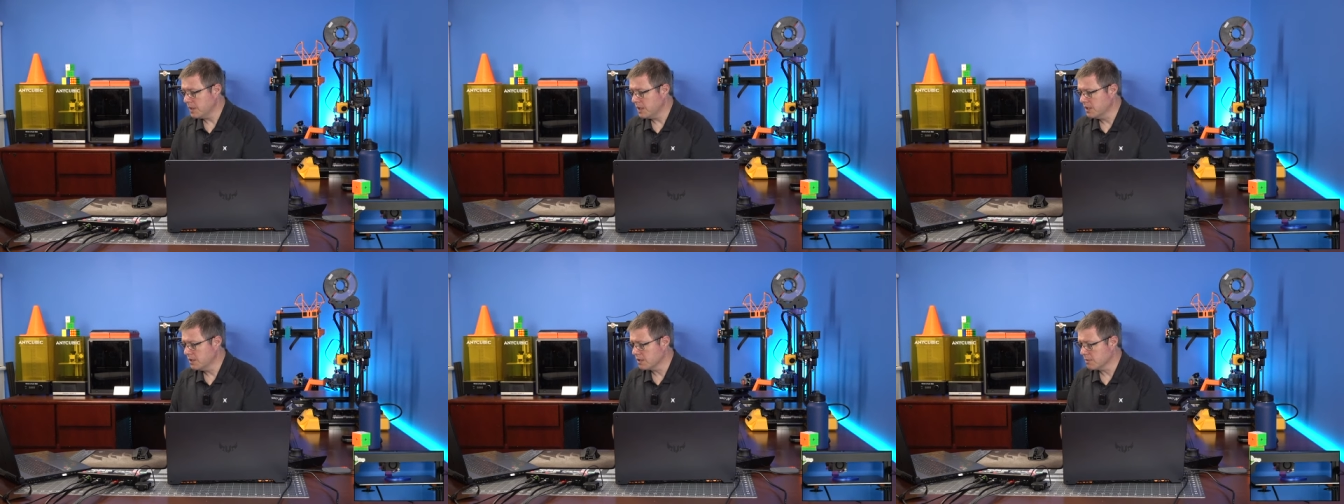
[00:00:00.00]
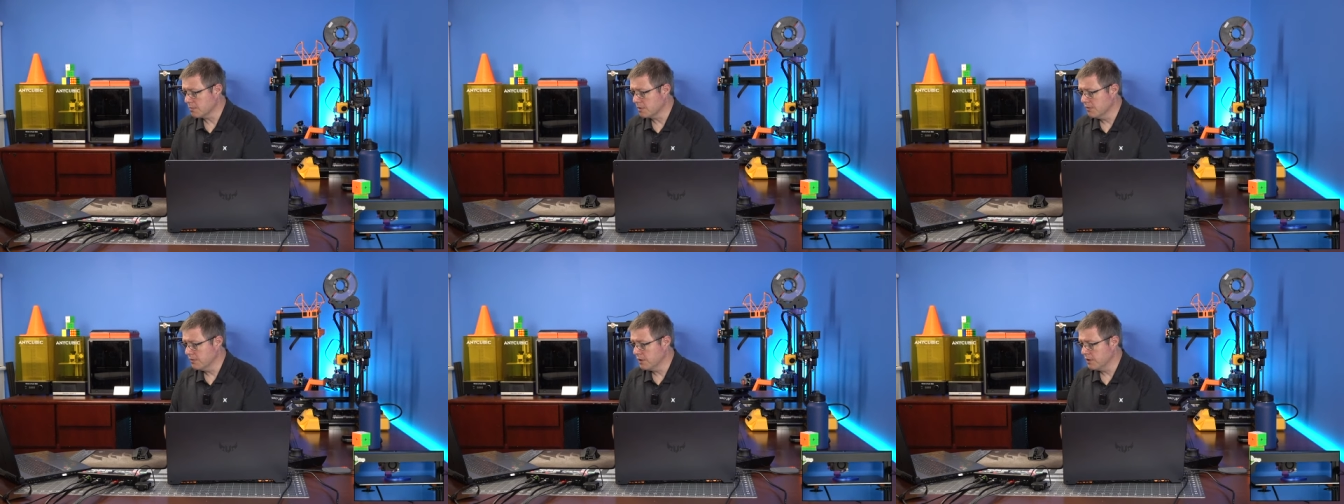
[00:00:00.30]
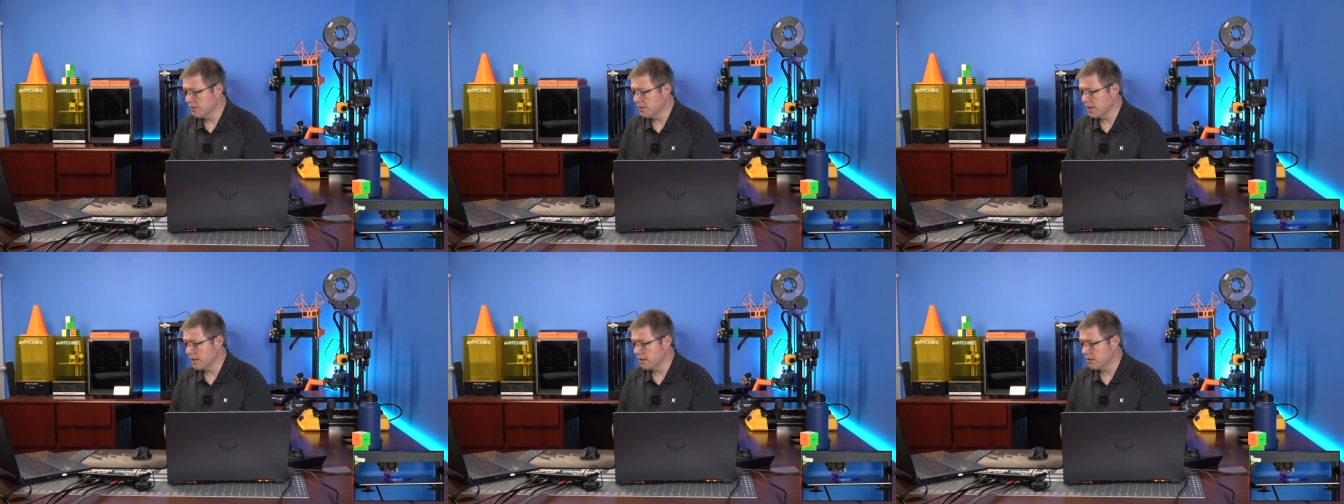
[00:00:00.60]
some review
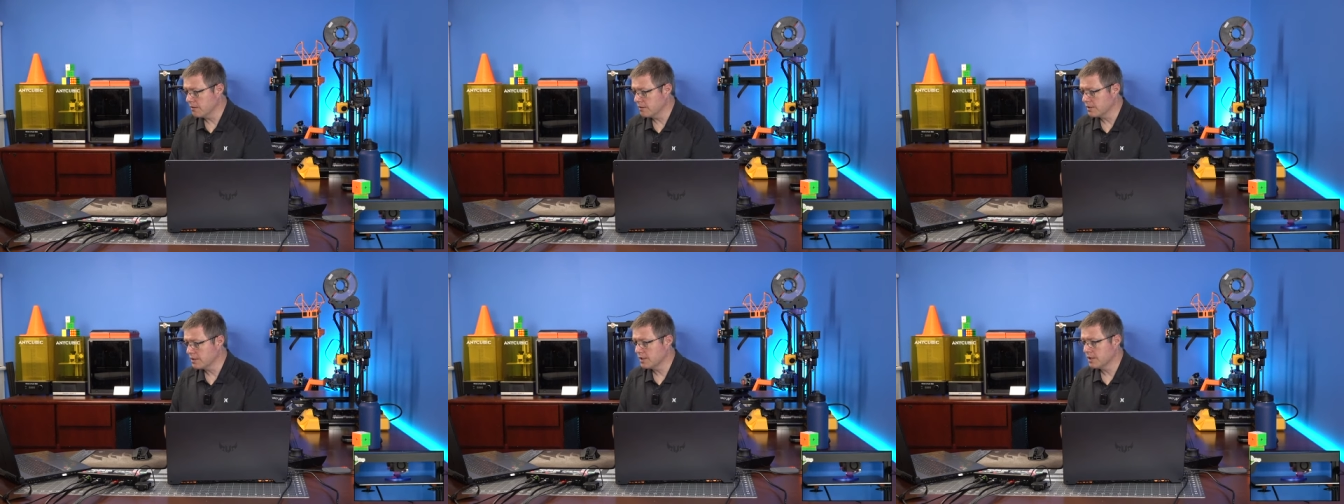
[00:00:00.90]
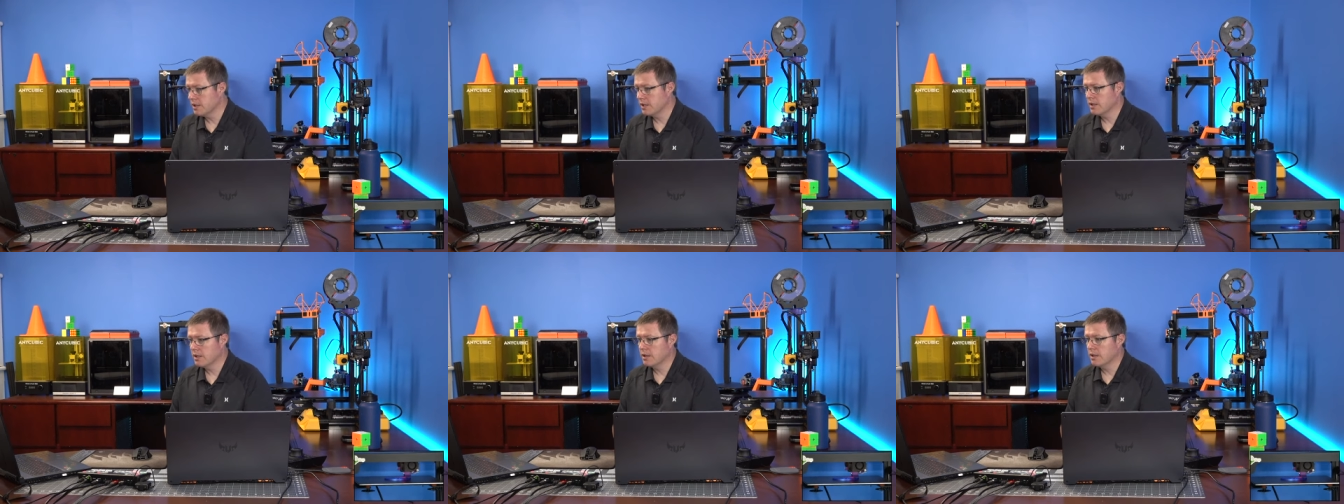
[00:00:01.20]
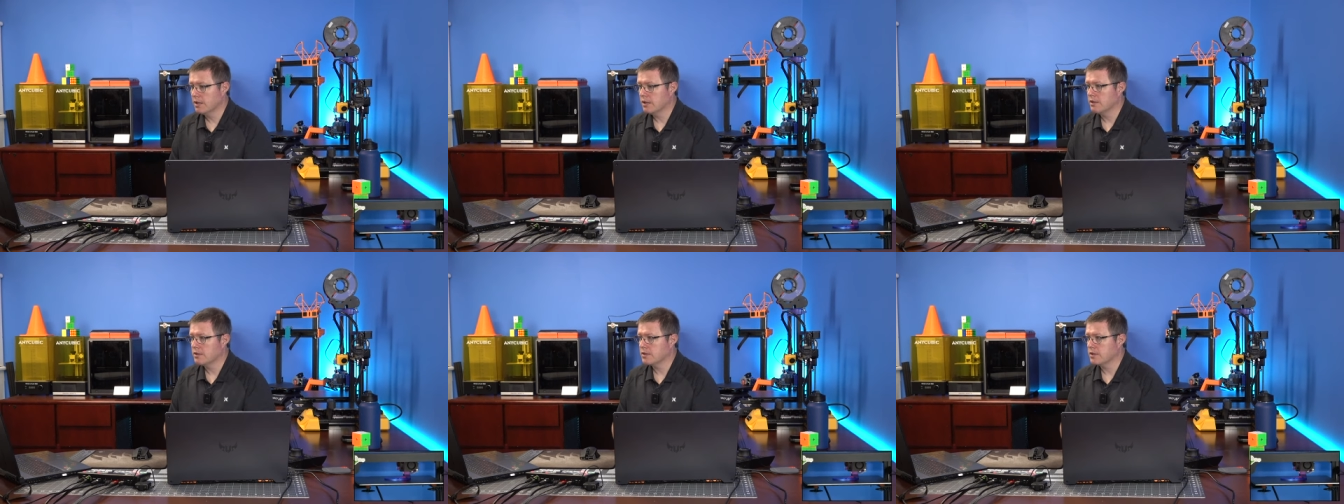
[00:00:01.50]
videos.
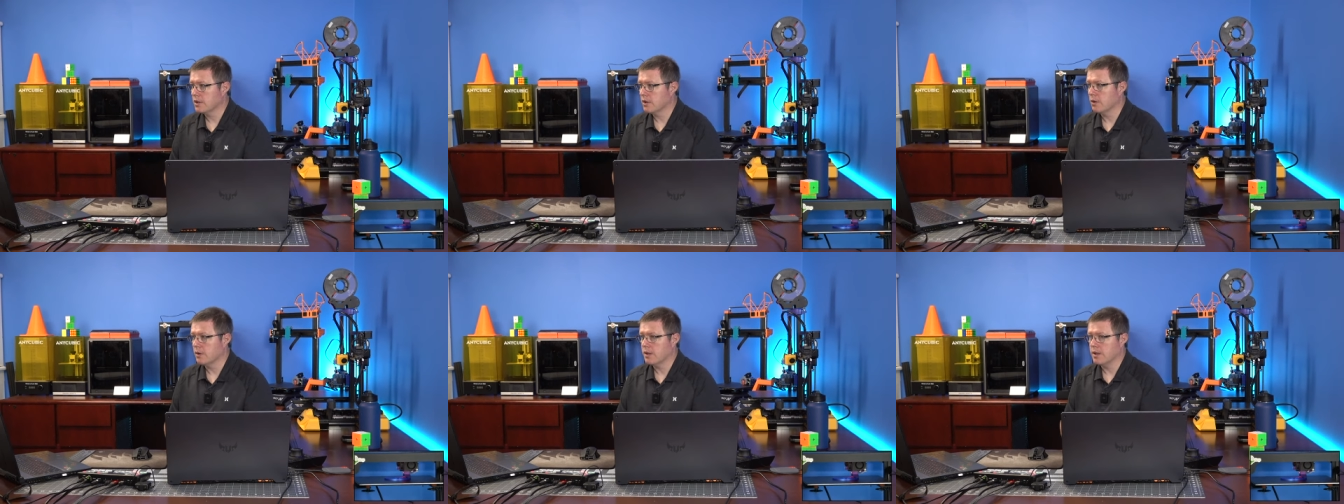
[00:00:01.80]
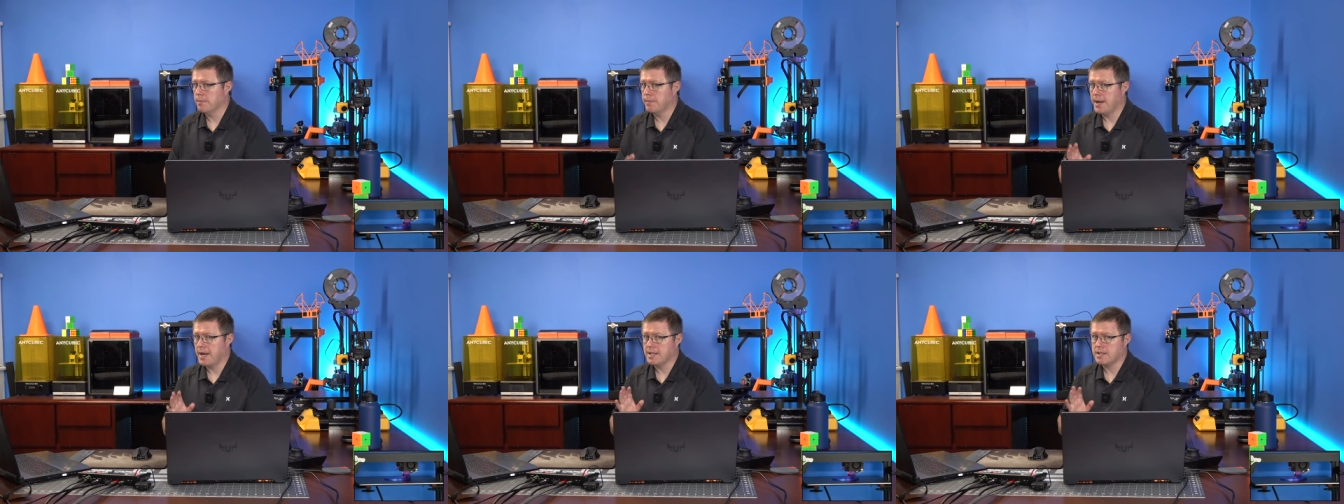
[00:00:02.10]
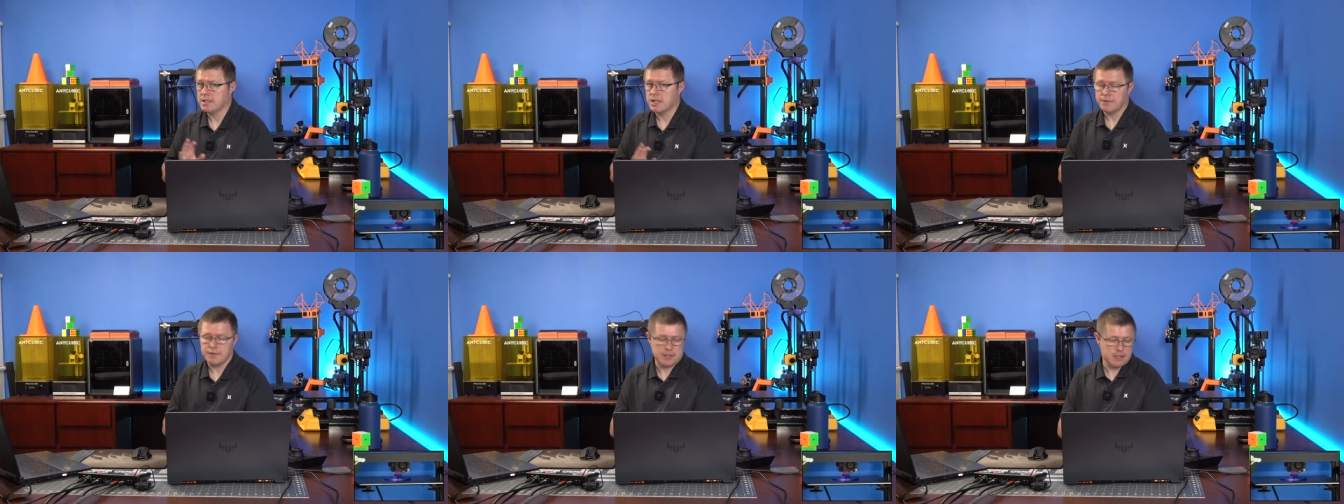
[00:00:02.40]
So, and the pad
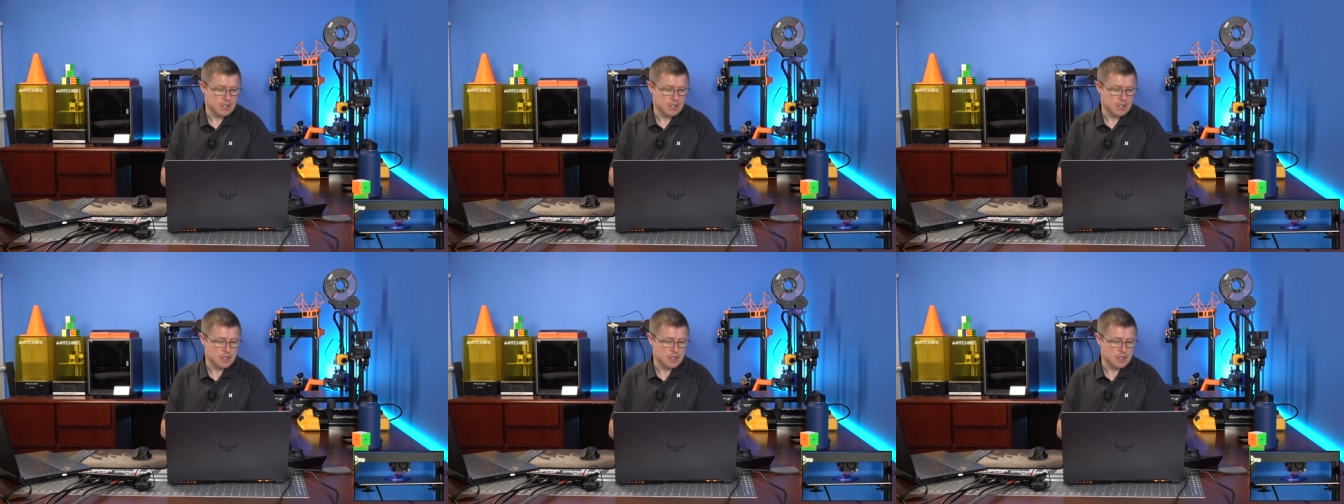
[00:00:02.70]
seven is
════
TASK ITEM: Line by line and exactly, write out the material above. Skip the pictures.

EXERCISE RESPONSE:
[00:00:00.00]
[00:00:00.30]
[00:00:00.60]
some review
[00:00:00.90]
[00:00:01.20]
[00:00:01.50]
videos.
[00:00:01.80]
[00:00:02.10]
[00:00:02.40]
So, and the pad
[00:00:02.70]
seven is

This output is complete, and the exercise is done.